Apropos Tochterfirmen: Wie sind diese eigentlich mit der Adecco Gruppe verbandelt?
Die Marken Badenoch & Clark, Euro Engineering, Lee Hecht Harrison und Pontoon gehören zu unserer regionalen Struktur. Während die ersten beiden direkt an mich rapportieren, werden die letzten beiden global gemanagt. Die Zusammenarbeit zwischen den verschiedenen Marken klappt sehr gut.
Auf Gruppenebene sitzt mit der neuen HR-Chefin Shanthi Flynn gerade mal eine Frau in der Konzernleitung. Wie steht es um die Gender Diversity in der 15-köpfigen Geschäftsleitung der Adecco Schweiz?
Aktuell sind wir vier Frauen. Immerhin hundert Prozent mehr als zum Zeitpunkt, wo ich angefangen habe. Und mit Danica Ravaioli konnten wir auch den HR-Chefposten neu mit einer Frau besetzen. Ich bin sehr froh, dass wir sie an Bord haben. Sie ist ein HR-Profi und kennt wirklich alle Facetten von HR. Es freut mich, mit ihr das Talentmanagement aufbauen zu dürfen. HR ist absolut zentral für mich. Wir vermitteln Menschen, dann brauchen wir auch gute Menschen, die diese Arbeit machen.
Welche strategischen Prioritäten haben Sie sich für die nächsten Jahre gesetzt?

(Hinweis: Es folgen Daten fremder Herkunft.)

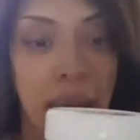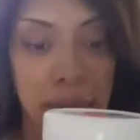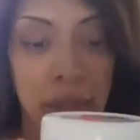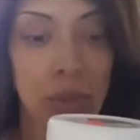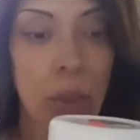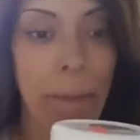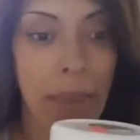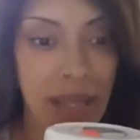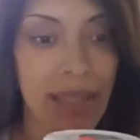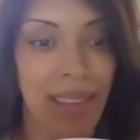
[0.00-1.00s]
absolute
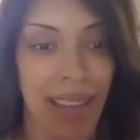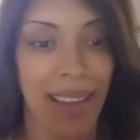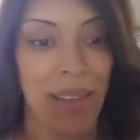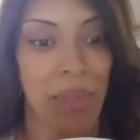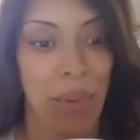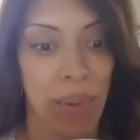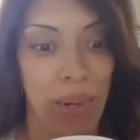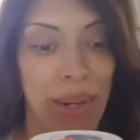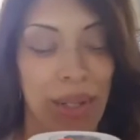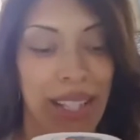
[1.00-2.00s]
best thing in the
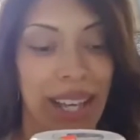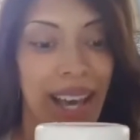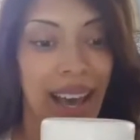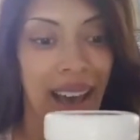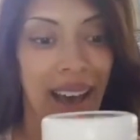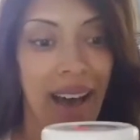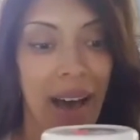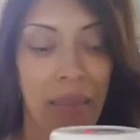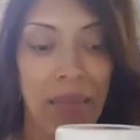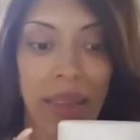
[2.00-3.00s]
world.
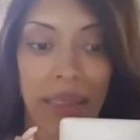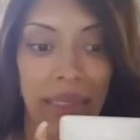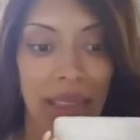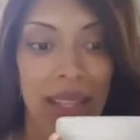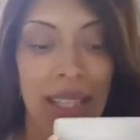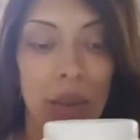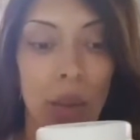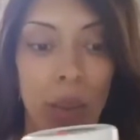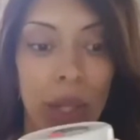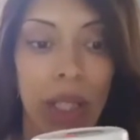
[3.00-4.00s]
This
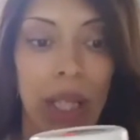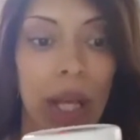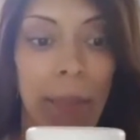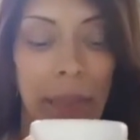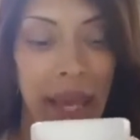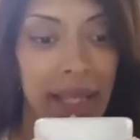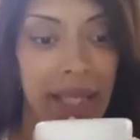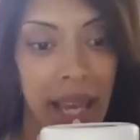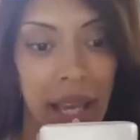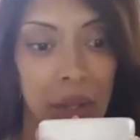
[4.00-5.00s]
will
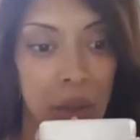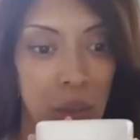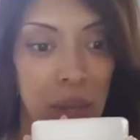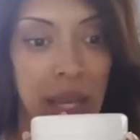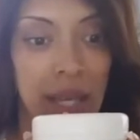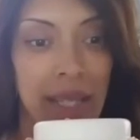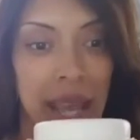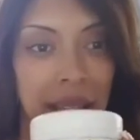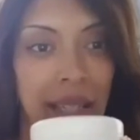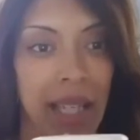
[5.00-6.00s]
maintain your wigs
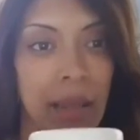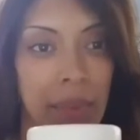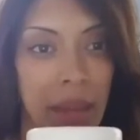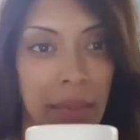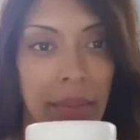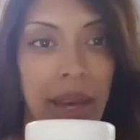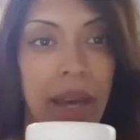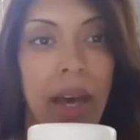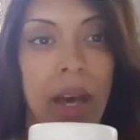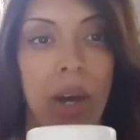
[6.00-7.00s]
and keep them
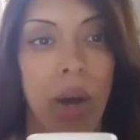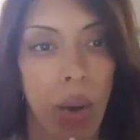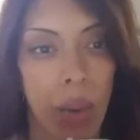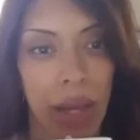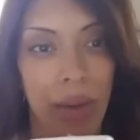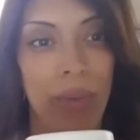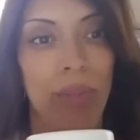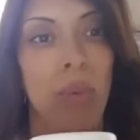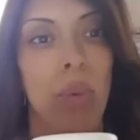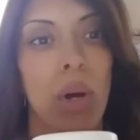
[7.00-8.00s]
going
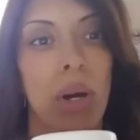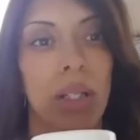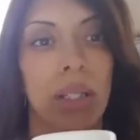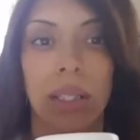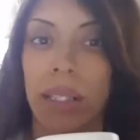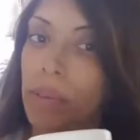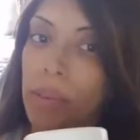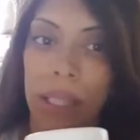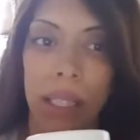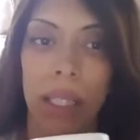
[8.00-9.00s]
for
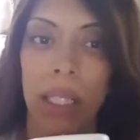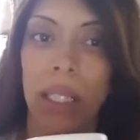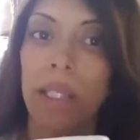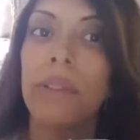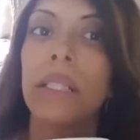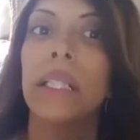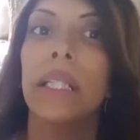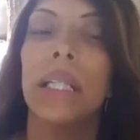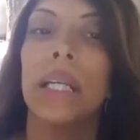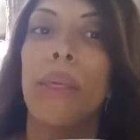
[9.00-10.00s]

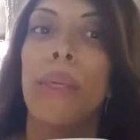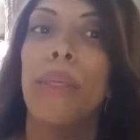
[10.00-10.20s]
literally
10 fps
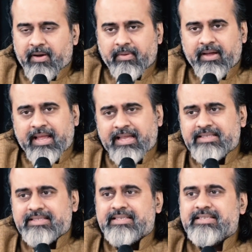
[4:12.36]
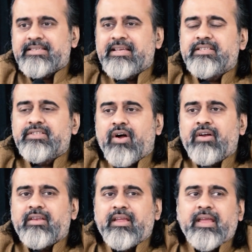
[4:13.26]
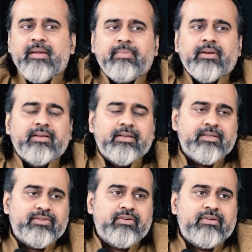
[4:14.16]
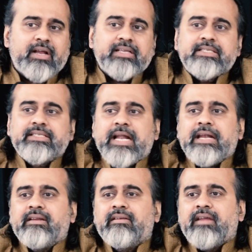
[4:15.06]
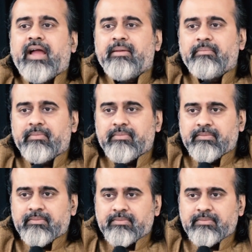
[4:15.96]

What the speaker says: Permanence is not able to transcend time.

Als Marktführer müssen wir uns mit unserer Expertise auch bei Arbeitsmarktthemen noch stärker positionieren. Wir nennen das intern «Thought Leadership». Darin habe ich bereits im vergangenen Jahr viel Zeit investiert. Namentlich beispielsweise beim Thema der Masseneinwanderungsinitiative (MEI). Wir müssen noch besser aufzeigen, dass wir den freien Zugang für Talente brauchen. Wir können die offenen Stellen nicht nur mit Schweizern besetzen. Dabei spreche ich nicht nur von Berufen, wo Fachkräftemangel herrscht. Die Grenzregionen könnten ohne Grenzgänger schlicht nicht überleben. Gerade auch in der Produktion. Deshalb ist es mir wichtig, dass wir gemeinsam mit dem Branchenverband swissstaffing auf die Umsetzung der MEI so Einfluss nehmen, dass es für den Schweizer Arbeitsmarkt Sinn macht und die Unternehmen immer noch genügend Zugang haben zu Leuten, die sie wirklich brauchen. Zu diesem Thema engagiere ich mich auch bei Economiesuisse.
Viel Zeit bleibt nicht mehr. Welche Art der Umsetzung schwebt Ihnen vor?
Wir müssen die Initiative so umsetzen, dass wir uns keine Restriktionen einhandeln, welche die Besetzung von Stellen beeinträchtigt. Die Umsetzung muss sehr unbürokratisch sein. Es ist mir wichtig, dass gehört wird, dass wir nicht genügend Leute finden. Gelingt die Umsetzung nicht, wird dies zur weiteren Abwanderung von Firmen führen.